Capitalism’s connection to our ever-worsening mental health

Andray Domise: Despite headlines constantly blaring that our standard of living is ever increasing, social stressors gnaw away at the foundations of our collective psyche

Despite endless political urgings for people to pull together, depression and anxiety are rampant (Go Nakamura/Getty Images)

Despite endless political urgings for people to pull together, depression and anxiety are rampant
(Go Nakamura/Getty Images)

In 2011, British writer and cultural theorist Mark Fisher penned an essay entitled The Privatisation of Stress, perfectly capturing the relationship between depression, social conditions under capitalism and increasing alienation in the post-Reagan/Thatcherite years.

“It is hardly surprising that people who live in such conditions—where their hours and pay can always be increased or decreased, and their terms of employment are extremely tenuous—should experience anxiety, depression,” Fisher wrote. “But . . . this privatization of stress has become just one more taken-for-granted dimension of a seemingly depoliticized world.”

I think of Fisher and his writings often. I regularly reread his most famous work, Capitalist Realism, and have always admired his ability to not only write through depression and anxiety but to connect social conditions with our ever-worsening mental health. Despite headlines constantly blaring that our standard of living is ever increasing and our collective wealth is more abundant than ever, social stressors gnaw away at the foundations of our collective psyche.

The death of culture and art, for example, evident in the endless production of music algorithmically designed to evoke feeling but never provoke emotion. Literature circumscribed to appeal to the endless adolescence of an arrested readership. Tent-pole superhero films that have long since ossified and crumbled within the vaults of Disney and Warner Bros. The death of fulfilling labour, where the gig economy has driven the concept of “work” into utter absurdity (no pensions, no benefits, often no pay!), and the death of social institutions, including the church (which forever haunts us with its most destructive remnants, such as dogmatism and puritanism, even in the most liberal social scenes).

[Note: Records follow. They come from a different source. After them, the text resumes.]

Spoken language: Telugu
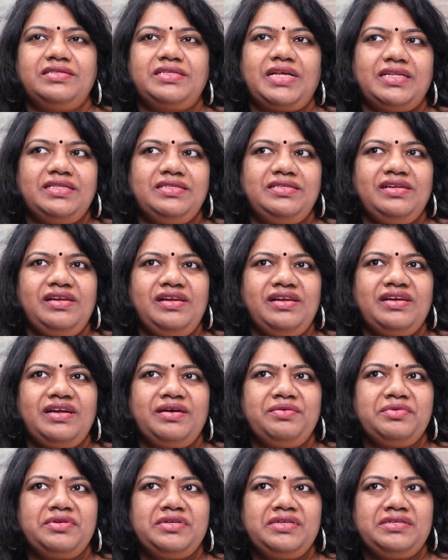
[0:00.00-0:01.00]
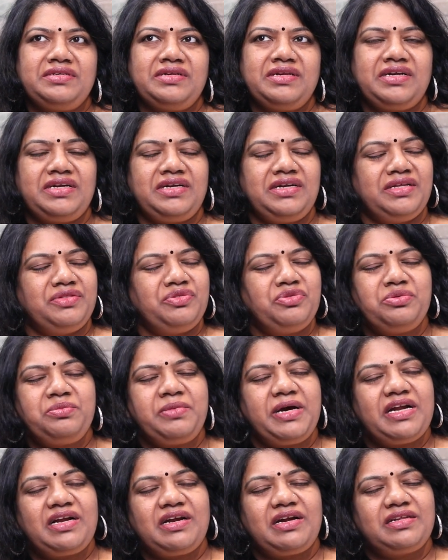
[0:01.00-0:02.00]
సజ్జల రామకృష్ణారెడ్డి ఎందుకు
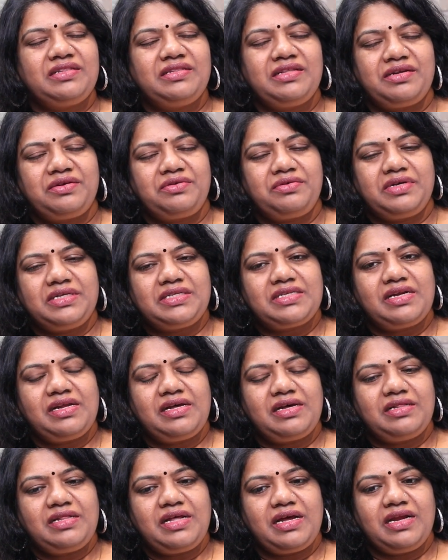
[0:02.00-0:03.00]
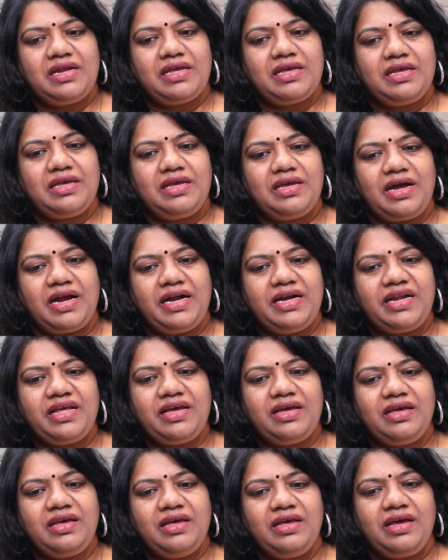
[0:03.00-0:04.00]
మాట్లాడతారో అసలు దానికి
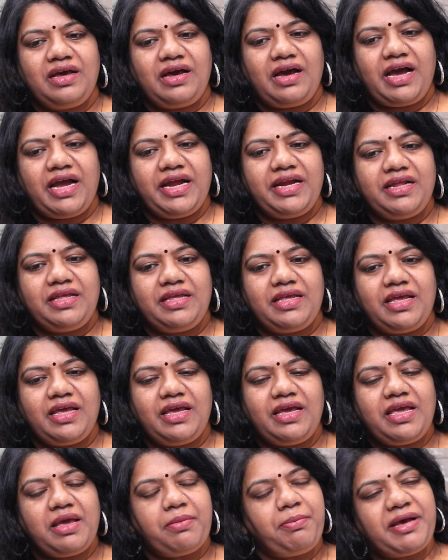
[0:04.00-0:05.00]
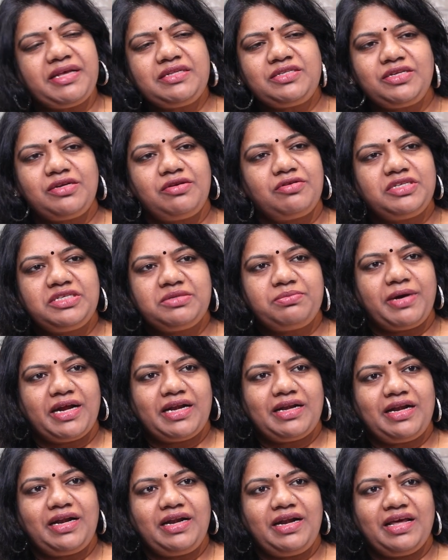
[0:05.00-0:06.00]
అంటే ఆయన ఏ కెపాసిటీలో వచ్చి
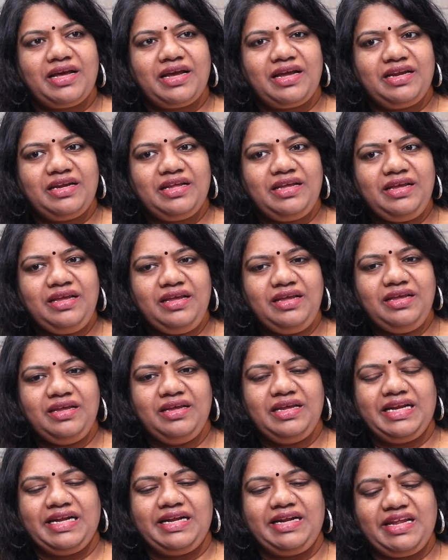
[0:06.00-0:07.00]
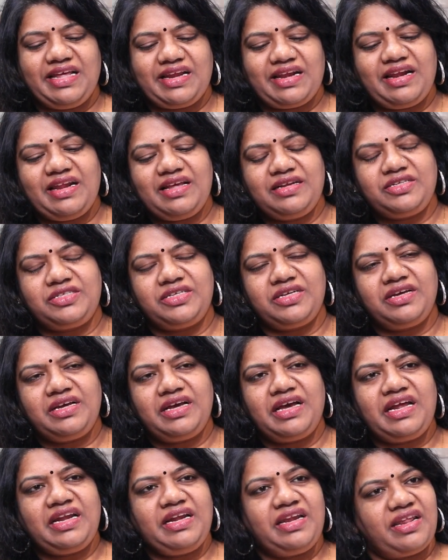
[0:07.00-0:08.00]
మాట్లాడినా కానీ
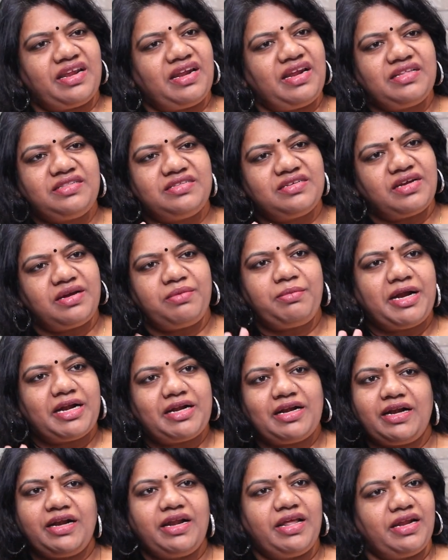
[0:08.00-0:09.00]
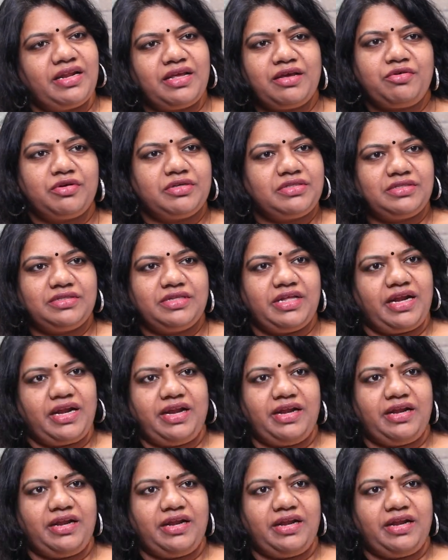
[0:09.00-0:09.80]
నిర్లక్ష్యంగా నిర్లజ్జగా మాట్లాడడానికే వస్తున్నారు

READ: Welcome to the era of woke capitalism

And, of course, a political culture that abides no realities, possibilities, no faint hopes outside of the neo-liberal consensus. Nowhere is the death of better things more evident than with the newly minted Joe Biden administration.

From a much-feted Inauguration Day poem by 22-year-old youth poet laureate Amanda Gorman calling for national healing (yet drawing water from the shallow and toxic pool of American exceptionalism that remains permanently tainted by its history of chauvinism, hypocrisy and genocide), to the collective meltdown over Bernie Sanders’ frumpy winter attire (viewed by many apoplectic liberals as an offensive gesture to the pageantry of the inauguration; these people can’t even be happy when they get what they want), to a trillion-dollar stimulus package that will once again deliver the goods to large corporations while handing out sparse change to working Americans (and yet again denying them universal health care, even during a deadly pandemic), the state of American politics is yet another handshake in the devil’s bargain that is capitalism.

Despite the COVID epidemic and endless political urgings for all of us to pull together, Black people continue to die at the hands of police. Children remain separated from their parents and sleep on cold floors behind ICE fencing. Wall Street hedge funds clamour for bailouts because investor pushback on their long-time market manipulations managed to blow up their plans. Suicide hotlines are overworked; polling of Canadians and Americans show we are contemplating suicidal ideation at heretofore unseen levels.

READ: The left must stand against capitalism. Now.

I have seen too many people thrown out of their homes, shed tears with too many people who’ve lost loved ones to a pandemic exacerbated by our compromised and incompetent political class. I often wonder what Fisher would make of our current reality, haunted by the ghosts of last century’s optimism and endless fictional possibilities that were quietly snuffed out by the endless existential crises—forget a pandemic, we’re still staring down the barrel of catastrophic climate change—brought about by the many violences of now.

Too many doors of possibility have been slammed in our faces.

Of course, Fisher can’t offer any commentary on this reality; he died by suicide in 2017. But I wonder if the insurgency of direct action that is still ongoing in the streets, on social media, and even if this new form of shareholder activism against giant hedge funds might have inspired him to consider that an alternative is indeed possible after all.